» **Problem**
Without the pictures, can you quote each line below exactly?

» **Exercise data**
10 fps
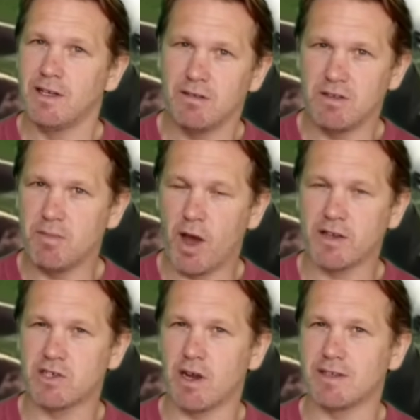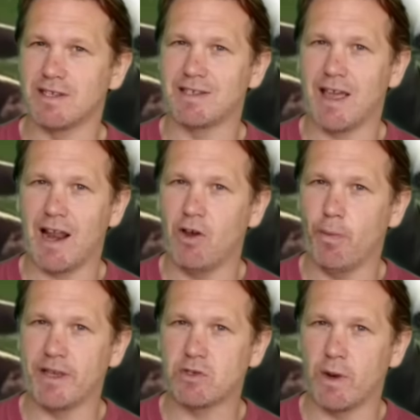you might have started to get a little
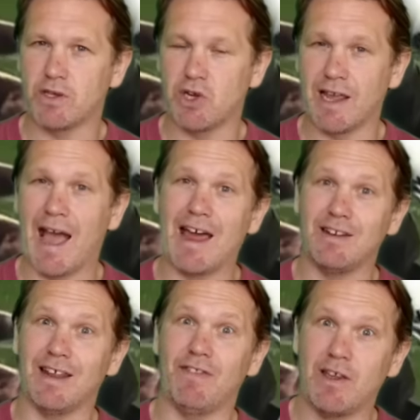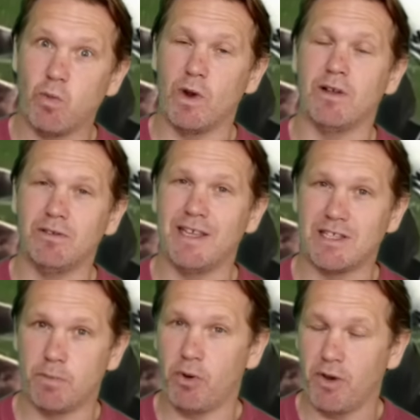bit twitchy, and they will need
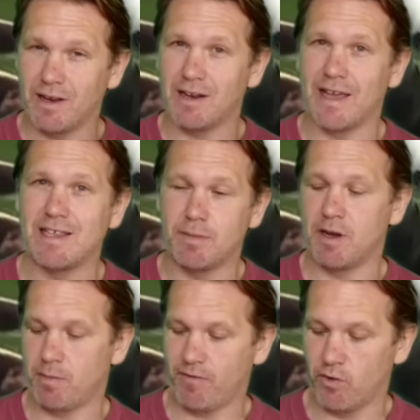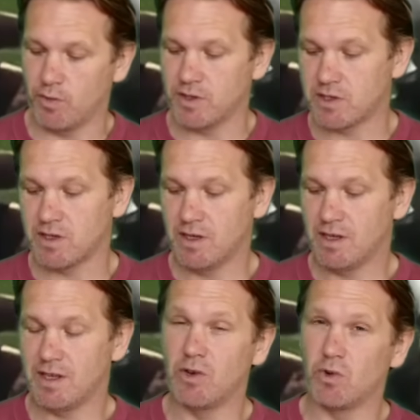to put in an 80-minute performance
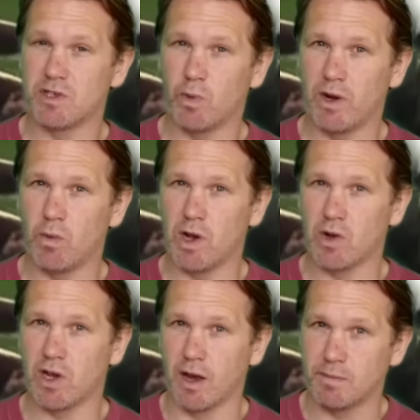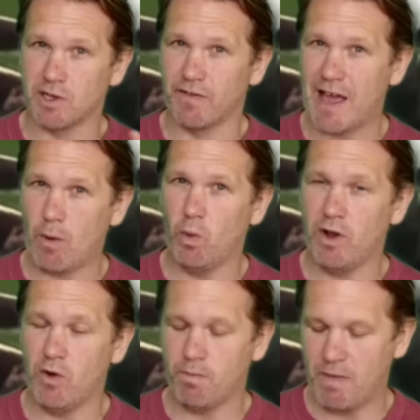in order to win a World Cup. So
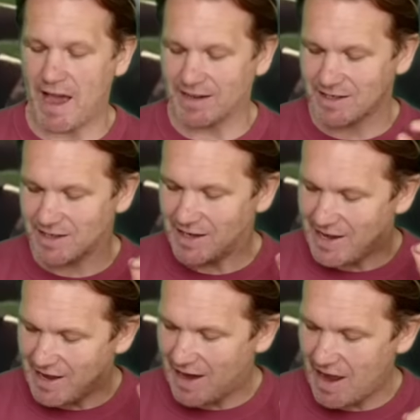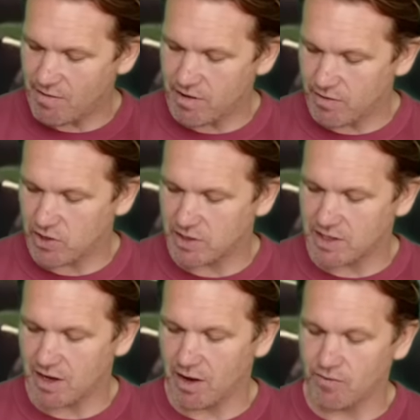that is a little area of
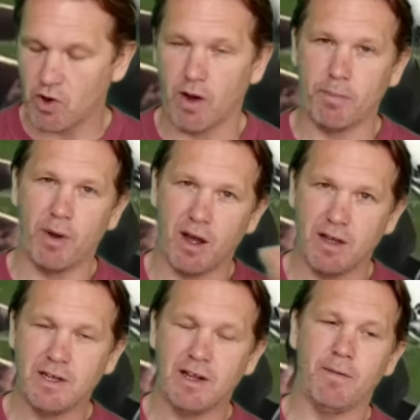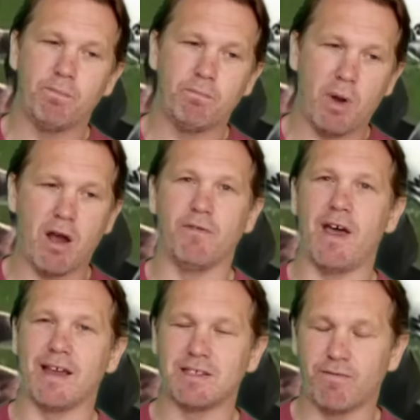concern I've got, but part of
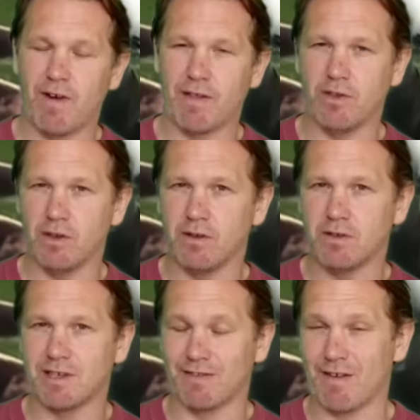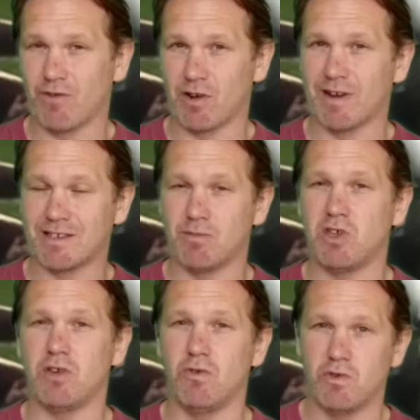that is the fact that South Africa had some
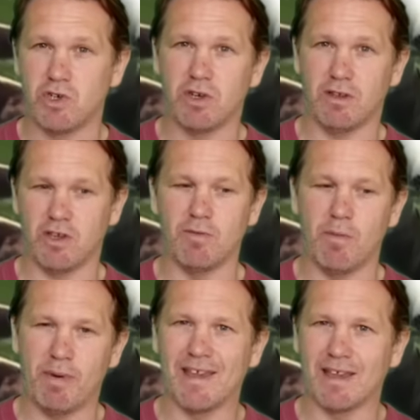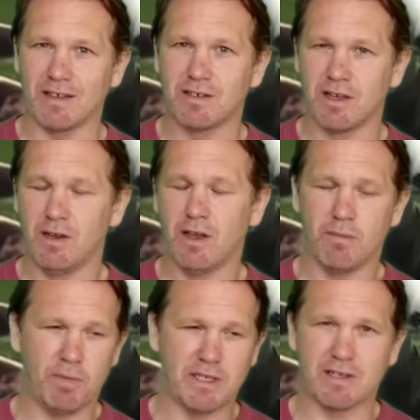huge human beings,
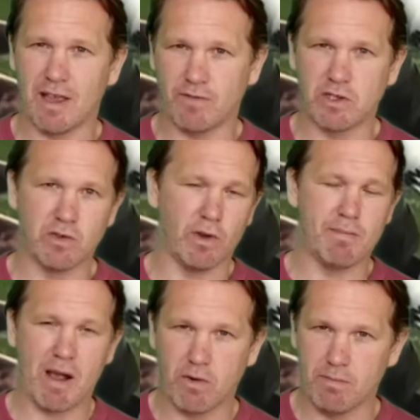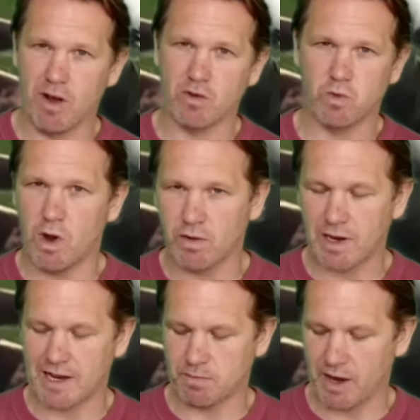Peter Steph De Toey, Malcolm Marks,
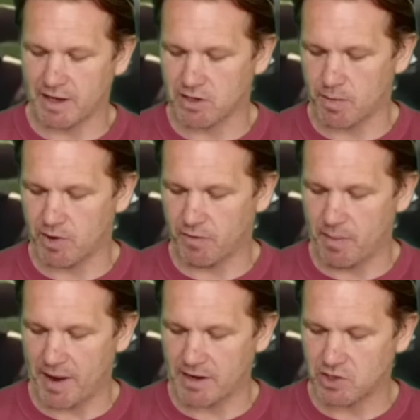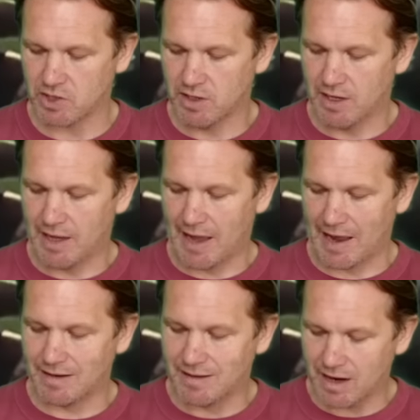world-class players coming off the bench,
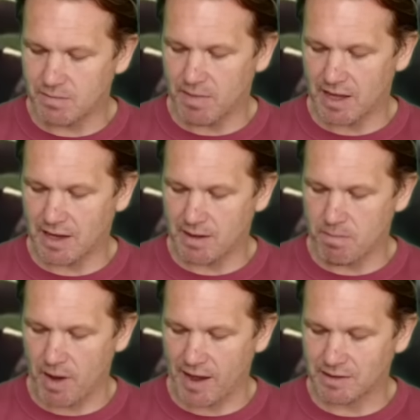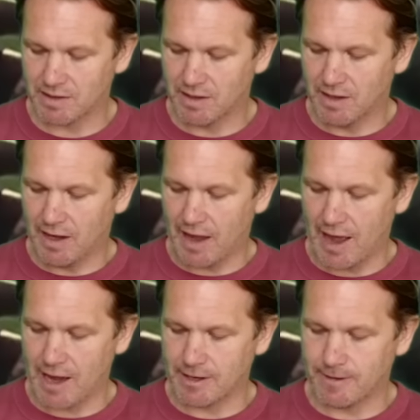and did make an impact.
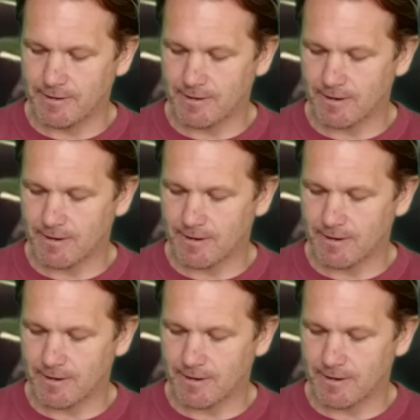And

» **Solution to the exercise**
10 fps
you might have started to get a little
bit twitchy, and they will need
to put in an 80-minute performance
in order to win a World Cup. So
that is a little area of
concern I've got, but part of
that is the fact that South Africa had some
huge human beings,
Peter Steph De Toey, Malcolm Marks,
world-class players coming off the bench,
and did make an impact.
And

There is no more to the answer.